Issue date: 10/17/07
Don't be surprised if you've never heard of Madonna Thunder Hawk -
she's not one to brag.
She won't tell you that she was one of the primary movers and shakers
in the American Indian Movement in the 1960s and 1970s and remains one today.
But history and her colleagues will tell you otherwise.
"Without her, we would not have Native American studies," said
Elizabeth Castle, assistant professor of Indian Studies at USD. "We
would not have a modern Indian country that is reclaiming its
sovereignty. That's how important she is."
Thunder Hawk will present the 13th annual Joseph Harper Cash Memorial
Lecture Oct. 18 at 7:30 p.m. in Farber Hall.
"She is going to paint a picture of what it was like to organize and
fight for causes in a very hostile environment in South Dakota,"
Castle said. "She'll talk about how things have changed, how they've
stayed the same and what we can do at USD to really bring alive the
goals that were part of the Red Power Movement."
Thunder Hawk, 67, of the tribe Two Kettle Lakota, was born on the
Yankton reservation in Wagner, South Dakota. She and her family lived
on several reservations in S.D., but spent most of their time on the
Cheyenne River reservation.
As she grew older, Thunder Hawk moved to the cities as part of the
federal Indian relocation policy.
"They were hoping to mainstream our people into the rest of America,"
Thunder Hawk said. "It was a national Indian relocation program to
get Indians off the reservation. So I went on relocation and started a family."
Thunder Hawk moved off the reservation at the height of the civil
rights and war movements. It was only after relocation, when she and
other Native Americans became aware of issues facing their people,
that the Red Power Movement began. During this political movement,
Native Americans fought to regain land and fight oppression from the
"It wasn't just related to one issue or event, it related to Indian
policy," Thunder Hawk said. "It was something that involved all of
our people. It wasn't just young people up against the system. It was
family and elders too."
The struggle against the federal government's relocation of Native
Americans was a movement that centered right here in South Dakota,
Thunder Hawk said. Thanks to the efforts of the Red Power Movement,
the federal government changed their policy from termination and
relocation to self-determination.
It was a huge change in Indian policy, Thunder Hawk said, which
affected everything around them, from education to health services.

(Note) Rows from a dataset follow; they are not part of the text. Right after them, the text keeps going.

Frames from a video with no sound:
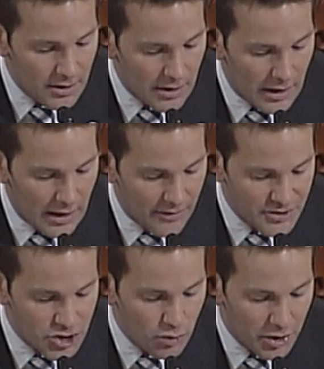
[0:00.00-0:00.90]
the
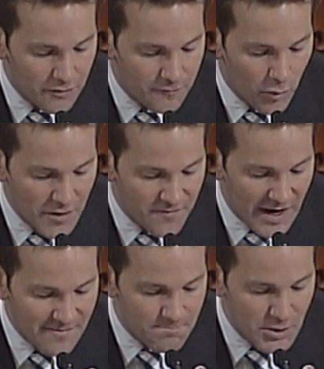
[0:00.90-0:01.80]

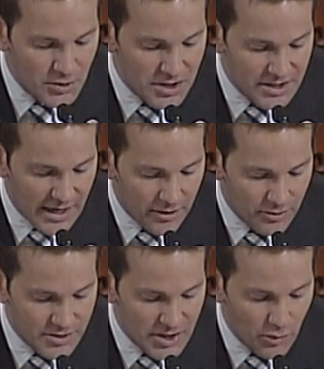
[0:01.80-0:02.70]
$245 billion
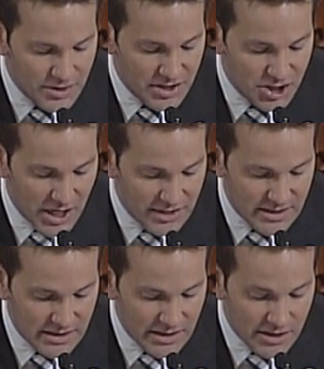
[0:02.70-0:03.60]
that was
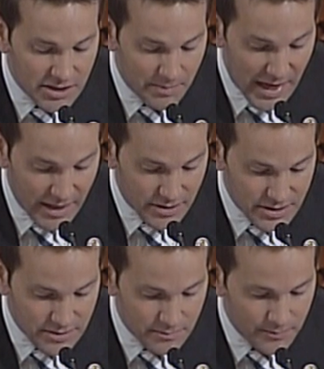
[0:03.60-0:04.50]
injected into
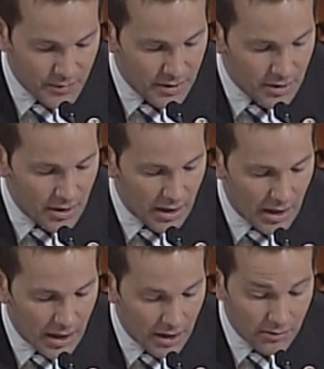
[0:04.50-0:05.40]
banks,
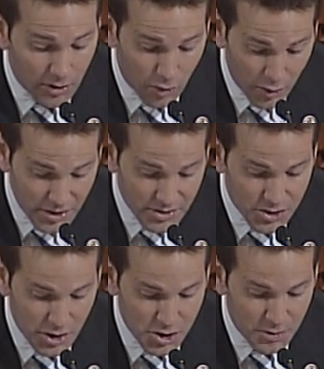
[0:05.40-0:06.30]
according to the
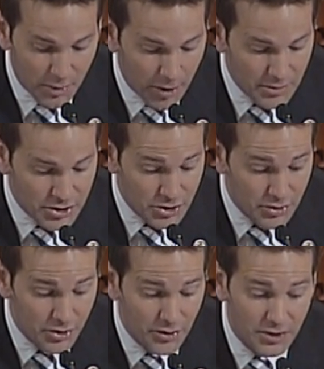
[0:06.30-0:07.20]
Treasury Department,
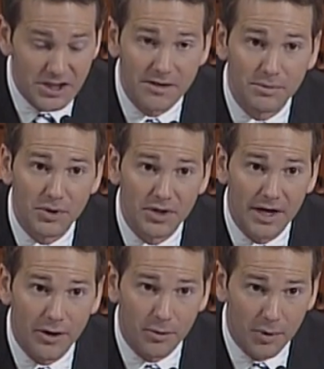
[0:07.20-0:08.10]
turned a $13 billion
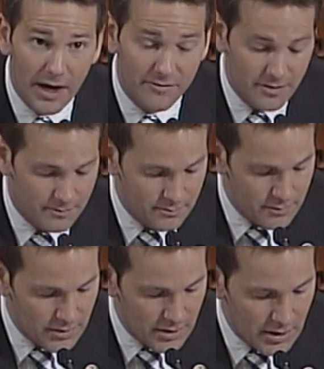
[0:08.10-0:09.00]
profit.
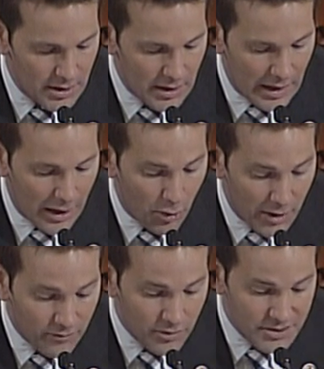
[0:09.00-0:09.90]

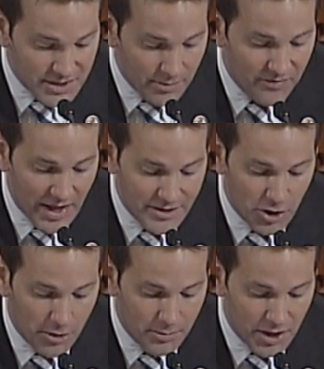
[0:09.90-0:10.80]
However, some of that
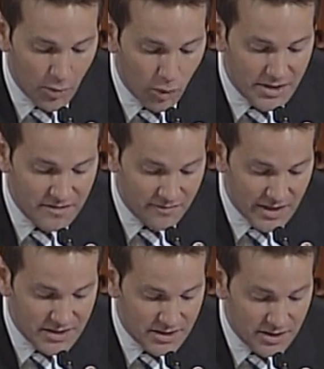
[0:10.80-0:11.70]
TARP money was
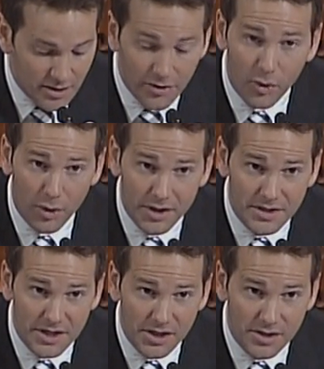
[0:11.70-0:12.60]
invested in other
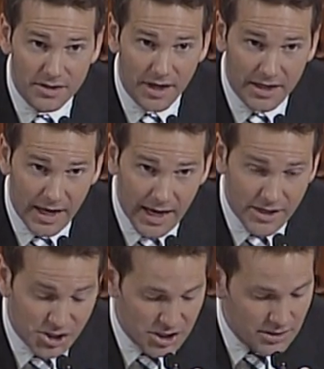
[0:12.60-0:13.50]
organizations like
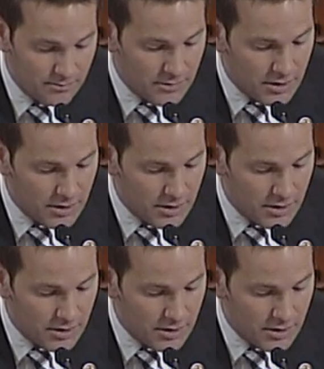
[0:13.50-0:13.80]
AIG,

It was her activism that made her one of the primary figures in a
historical book Castle is writing about women's activism in the late
1960s and 1970s.
"She and other Indian grandmas are the real power brokers in Indian
country," Castle said.
But there's still room to improve, Thunder Hawk said, which is why
she is continually advocating for Native American rights.
"What makes her unique is that for more than 40 years, she has never
sold out. She recognizes that to be a leader means to be accountable
to your people," Castle said. "Unlike a lot of people who make a
career of speaking, she is humbly using her expertise at community organizing."
Freshman Sinte Nupa Gilbert, Thunder Hawk's grandson, said seeing his
grandmother recognized as one of the main figures in the Red Power
Movement has cast her in a whole new light for him.
"I didn't get to hear all those stories when I was younger," Gilbert
said. "In a way, I'm getting to learn my history and my whole
family's history, and that's kind of cool."
Gilbert, who is the only male enrolled in Castle's American Indian
Women's Activisim class this fall, said he had no idea how
historically significant his grandmother was.
"She was always my hero growing up ... I didn't know how much the
rest of the world should know that too," he said.
Gilbert said this will be only the second time Thunder Hawk has
spoken at a South Dakota campus. The first was to Castle's class last year.
Speaking to students in South Dakota is important because "this is
Indian country," he said.
"It's hard to believe (she's never spoken here) because she's been
around the world speaking about indigenous issues," he said. "South
Dakota is where she's from, and (nobody) has invited her once. It's
like South Dakota is finally catching up with history."
Castle said Thunder Hawk also wants to visit the university and make
sure it cares about its Native American students.
"She wants to send relatives here, to a school that is going to treat
them right," she said.
Thunder Hawk said she hadn't been very knowledgeable about USD
because she was of the generation that pushed for tribal colleges,
but she assumed the univeristy had been pushing for higher academic
awareness concerning Indian studies.
"Of course I was wrong, naive," she said. "(But) I can see that we no
longer have the option to play the victim, that it's everyone else's
fault. We have to get involved ... The university has to take note
too, but we also have to show an interest."
Part of her activism now means trying to preserve the land and
language of her culture. Thunder Hawk works to preserve sacred sites,
especially around the Black Hills.
"I really, truly believe it's an endless struggle to protect our land
base," she said. "Once our land base is gone, who are we? We're
already in danger of losing our language, though we haven't yet."